How to build a consistency model: Learning flow maps via self-distillation

The Big Picture

Imagine navigating from New York to Los Angeles. One approach: follow every turn of the road, tracking your position moment by moment. Another: just know the answer (you end up in Los Angeles) and jump there directly.

Modern AI image generators work like the first driver. They simulate a physical process step by step, nudging random noise into a coherent picture through hundreds of tiny increments. Each step requires running the entire neural network again. The results look great, but generation is painfully slow.

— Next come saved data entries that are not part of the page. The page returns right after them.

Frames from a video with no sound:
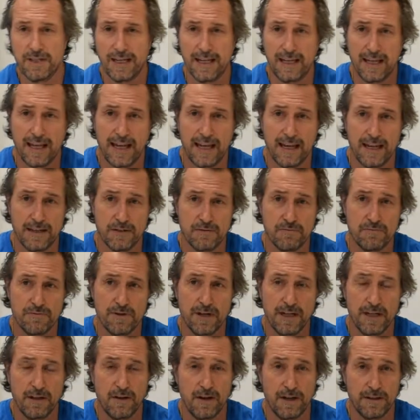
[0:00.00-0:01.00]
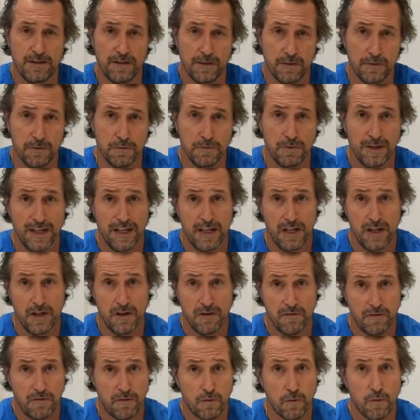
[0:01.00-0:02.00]
in again. It's really ideal
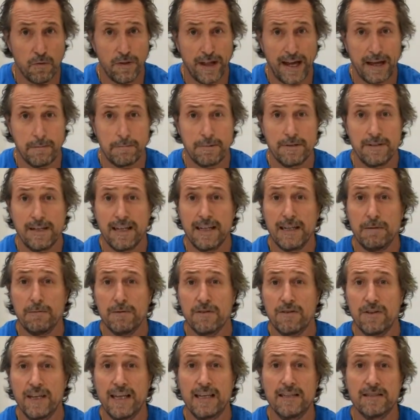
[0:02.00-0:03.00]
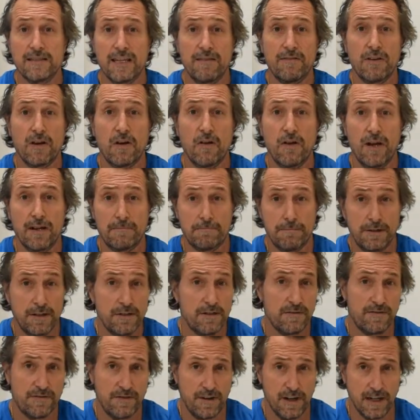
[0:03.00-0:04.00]
for that, particularly with things even like
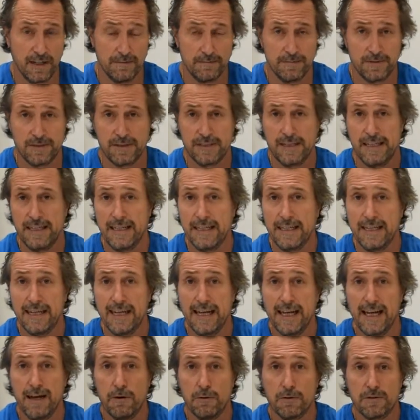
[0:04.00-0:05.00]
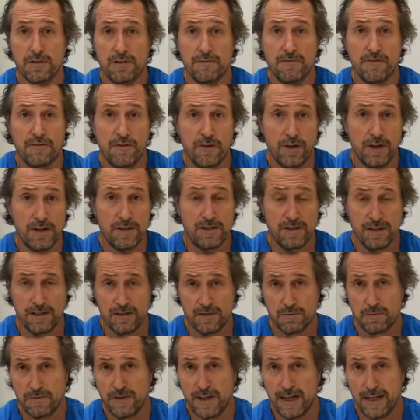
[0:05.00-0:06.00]
picture frames or some
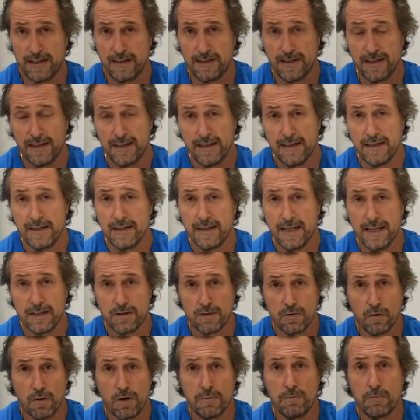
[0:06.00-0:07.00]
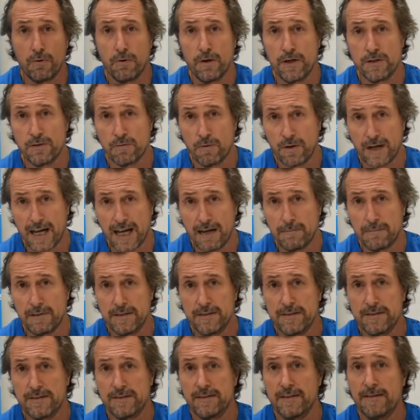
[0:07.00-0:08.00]
furnishings. We've had toy boys or
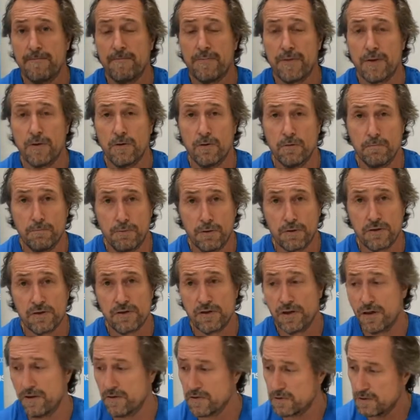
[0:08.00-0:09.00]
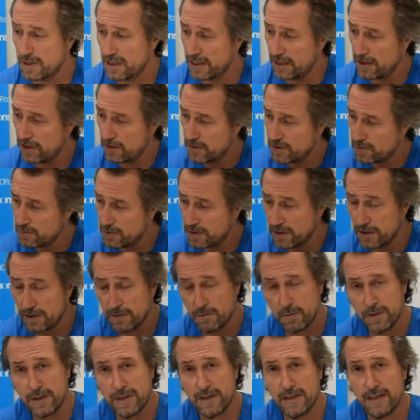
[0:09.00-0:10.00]
cupboards or bookshelves that are used
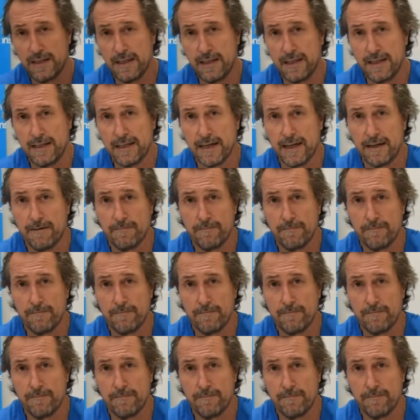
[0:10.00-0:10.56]
with the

For years, researchers have tried to teach AI models to take shortcuts, predicting the destination without tracing every mile of the journey. These consistency models can generate images 10 to 100 times faster. The catch: nobody had figured out a clean, unified way to train them.

Competing methods sprang up with different mathematical foundations and contradictory design choices. Many required expensive “teacher” networks, complete generative models trained first, then used to coach the faster student. The field was fragmented, and practitioners had no clear principles for building better models.

A team from Carnegie Mellon, Harvard, and the Courant Institute has changed that. Their paper lays out a unified training framework for consistency models and, in doing so, discovers a new class of training algorithms that outperforms all prior approaches.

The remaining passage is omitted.